▶ _Provided information_
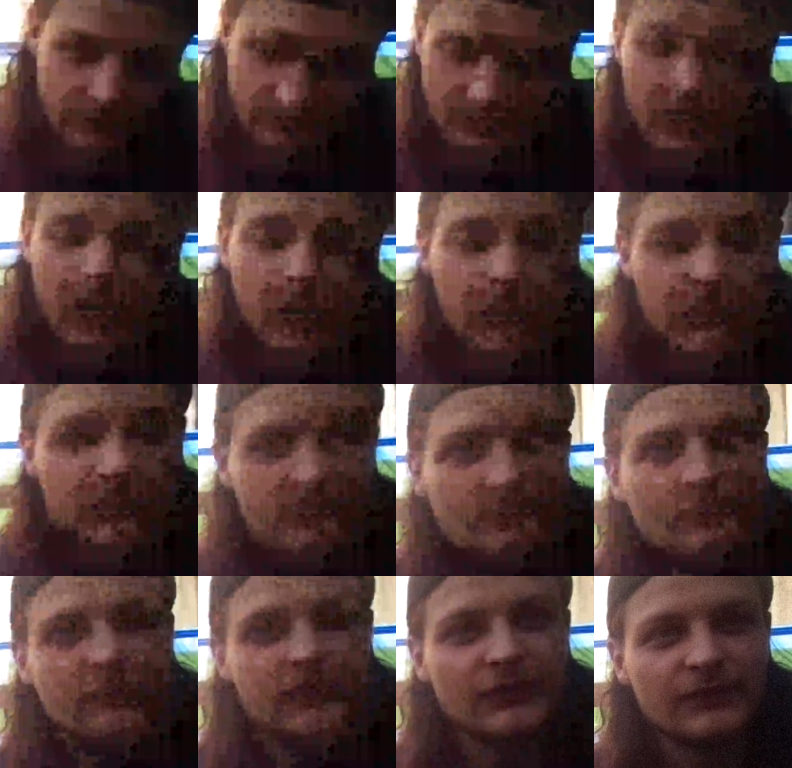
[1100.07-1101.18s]
bar where she
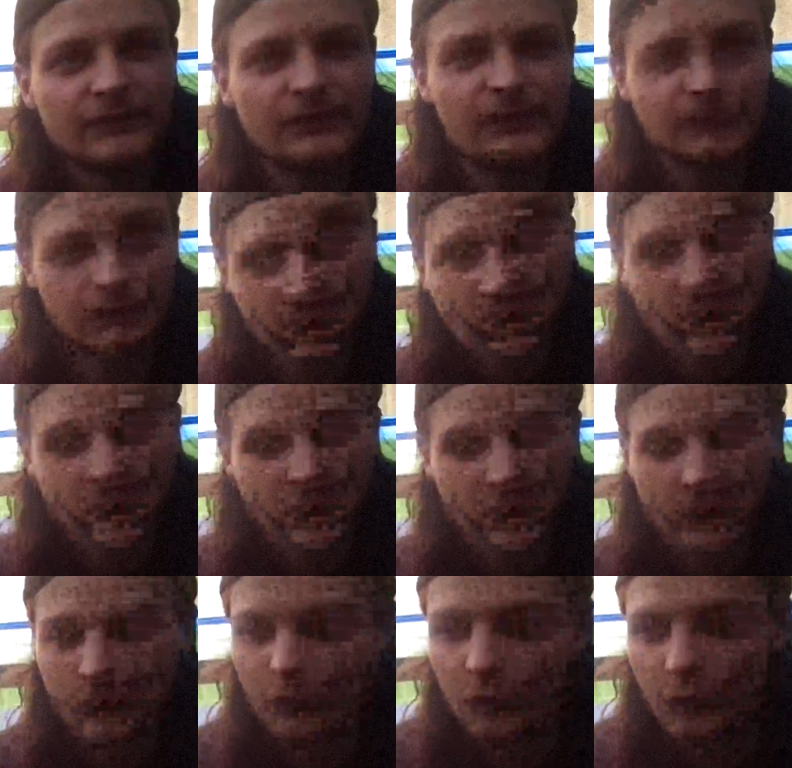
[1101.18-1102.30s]
was, like after the
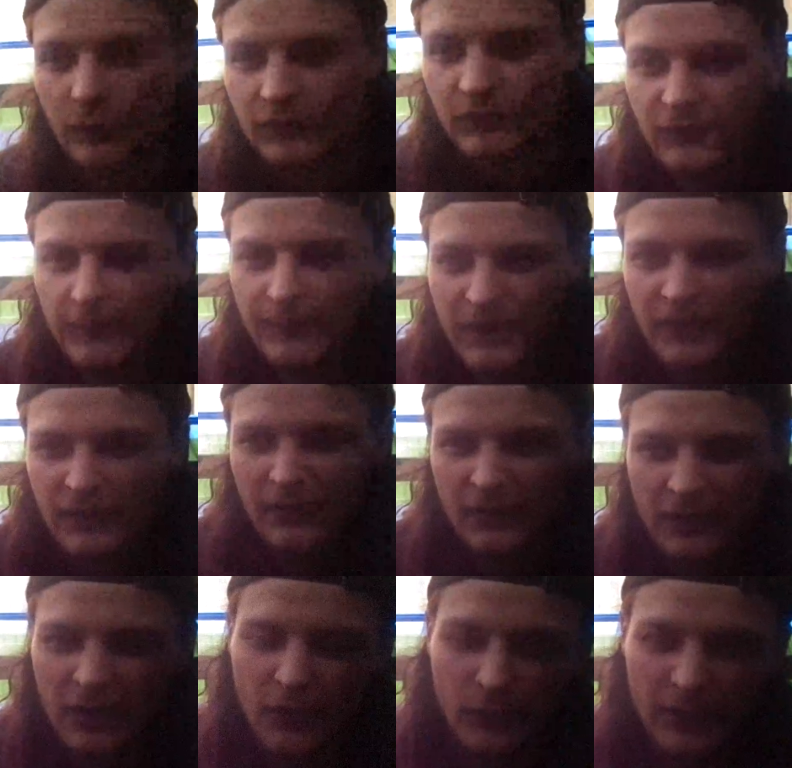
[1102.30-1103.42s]
performance.
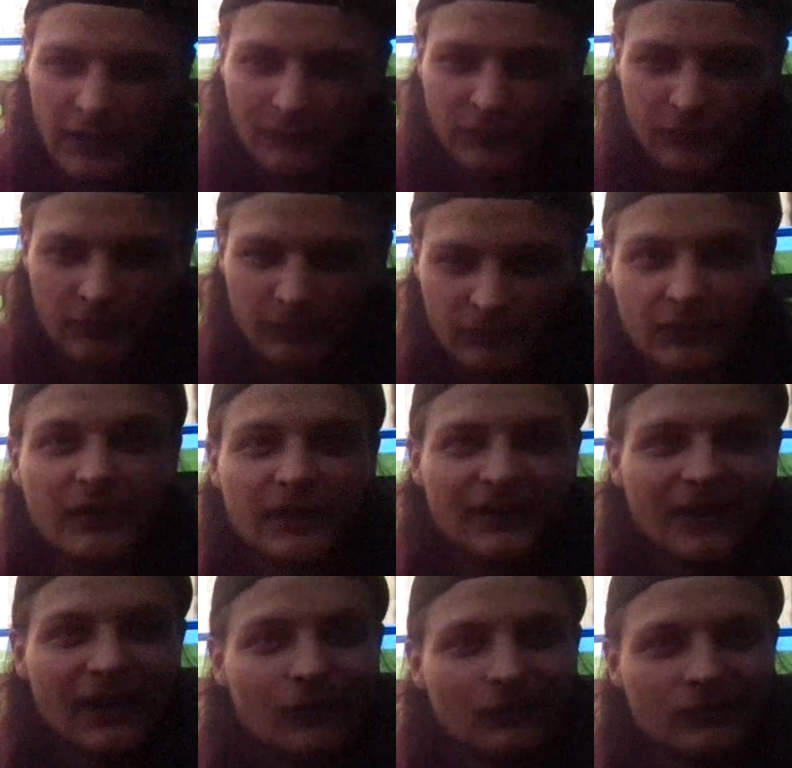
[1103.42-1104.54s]
I went up to her and I was like, how
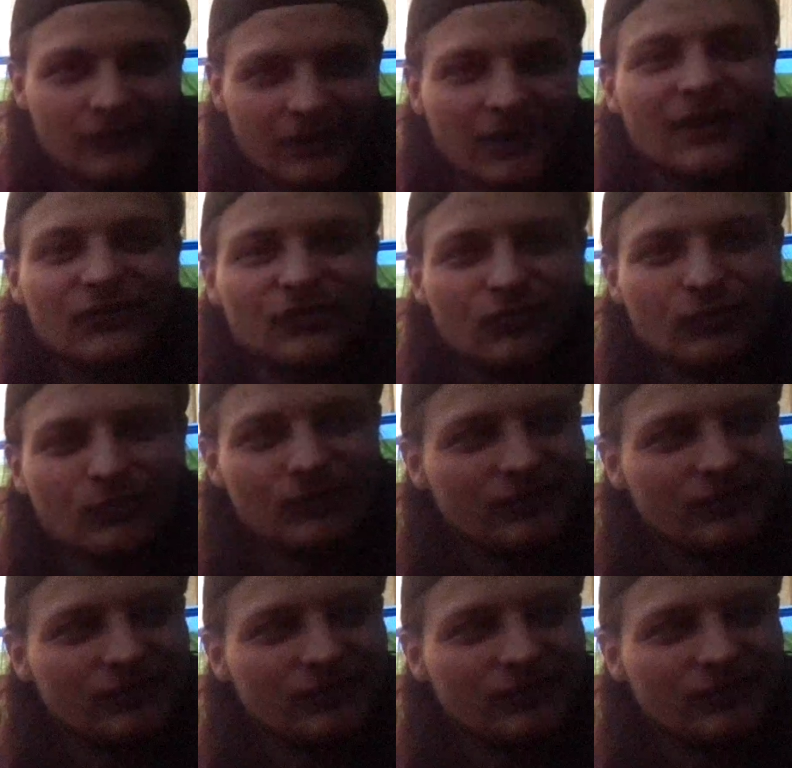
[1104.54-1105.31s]
you going? Like, how you doing?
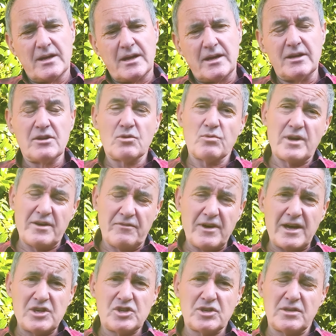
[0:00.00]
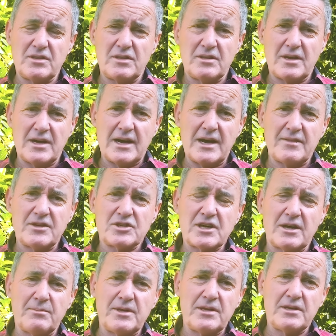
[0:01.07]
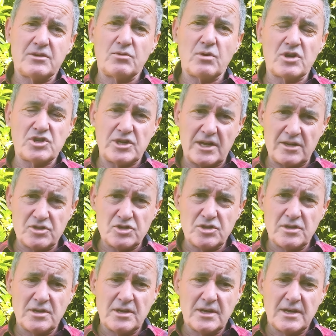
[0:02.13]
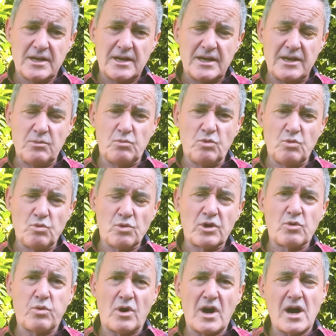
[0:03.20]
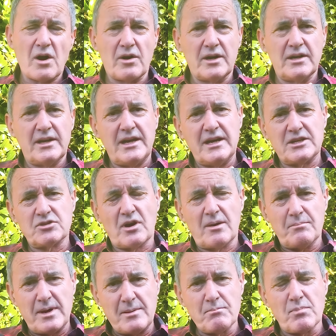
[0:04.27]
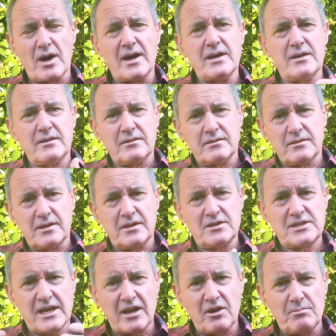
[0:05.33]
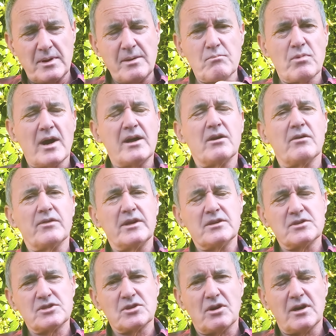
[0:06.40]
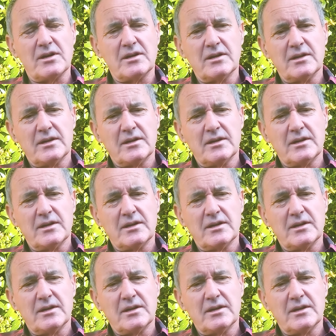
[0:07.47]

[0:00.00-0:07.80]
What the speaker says: In a renovation, that's going to be quite a challenge. It will require an airtight membrane, an tallow membrane on the inside.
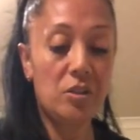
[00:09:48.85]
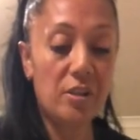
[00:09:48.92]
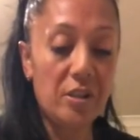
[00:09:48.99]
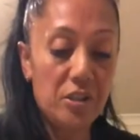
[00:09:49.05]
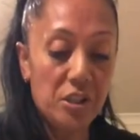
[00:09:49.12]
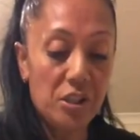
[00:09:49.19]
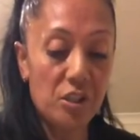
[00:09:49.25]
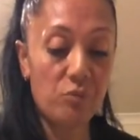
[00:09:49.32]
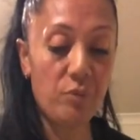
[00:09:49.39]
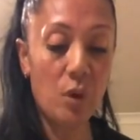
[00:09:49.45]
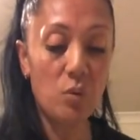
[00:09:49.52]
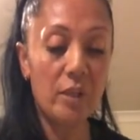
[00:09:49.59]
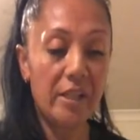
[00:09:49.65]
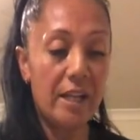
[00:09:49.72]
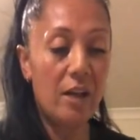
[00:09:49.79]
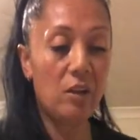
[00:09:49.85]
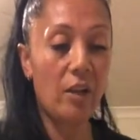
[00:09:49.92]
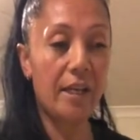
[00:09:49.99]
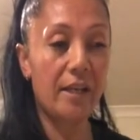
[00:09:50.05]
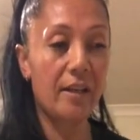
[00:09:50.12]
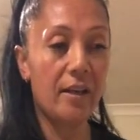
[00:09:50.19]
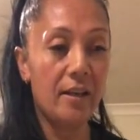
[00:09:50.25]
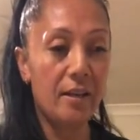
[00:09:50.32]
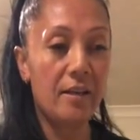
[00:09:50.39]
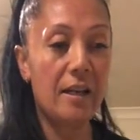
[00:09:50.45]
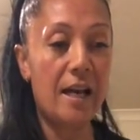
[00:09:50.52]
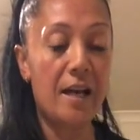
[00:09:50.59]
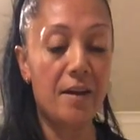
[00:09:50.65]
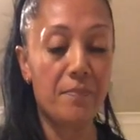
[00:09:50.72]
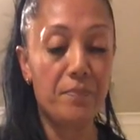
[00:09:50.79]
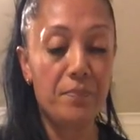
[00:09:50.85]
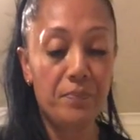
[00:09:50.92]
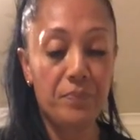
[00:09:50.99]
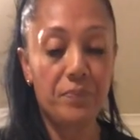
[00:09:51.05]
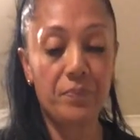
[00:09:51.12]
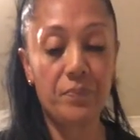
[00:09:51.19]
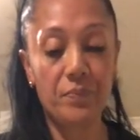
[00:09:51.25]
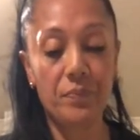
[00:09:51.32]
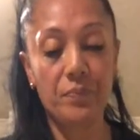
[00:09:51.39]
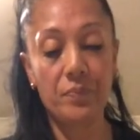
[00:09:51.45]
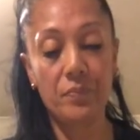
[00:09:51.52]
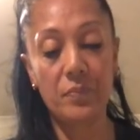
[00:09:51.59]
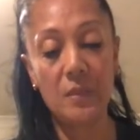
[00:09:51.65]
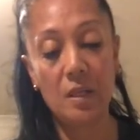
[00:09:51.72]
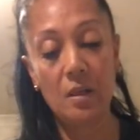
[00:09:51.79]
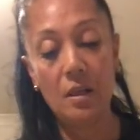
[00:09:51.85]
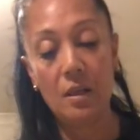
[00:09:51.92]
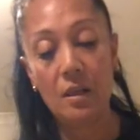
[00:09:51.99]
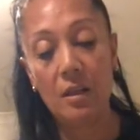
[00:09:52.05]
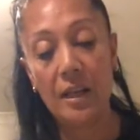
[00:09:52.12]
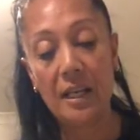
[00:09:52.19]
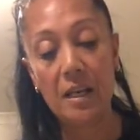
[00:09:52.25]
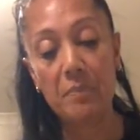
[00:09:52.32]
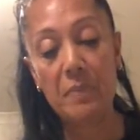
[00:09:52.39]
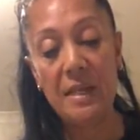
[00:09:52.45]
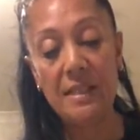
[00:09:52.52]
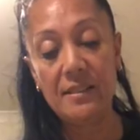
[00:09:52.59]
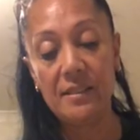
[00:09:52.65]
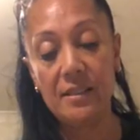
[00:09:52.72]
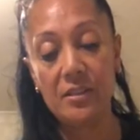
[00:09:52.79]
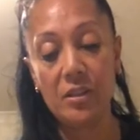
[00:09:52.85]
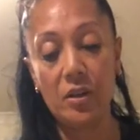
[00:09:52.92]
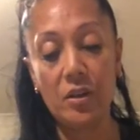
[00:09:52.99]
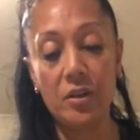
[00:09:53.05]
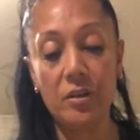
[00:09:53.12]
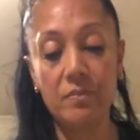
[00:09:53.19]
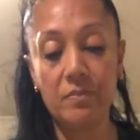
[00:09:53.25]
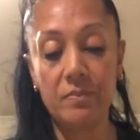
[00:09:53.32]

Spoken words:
you just roll it out like a pizza dough.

▶ _Your assignment_
Starting at the line above that has "[1101.18-1102.30s]" and ending at the line that has "[0:00.00-0:07.80]", copy each line exactly, leaving the pictures out and adding nothing.

▶ _Solved exercise_
[1101.18-1102.30s]
was, like after the
[1102.30-1103.42s]
performance.
[1103.42-1104.54s]
I went up to her and I was like, how
[1104.54-1105.31s]
you going? Like, how you doing?
[0:00.00]
[0:01.07]
[0:02.13]
[0:03.20]
[0:04.27]
[0:05.33]
[0:06.40]
[0:07.47]

[0:00.00-0:07.80]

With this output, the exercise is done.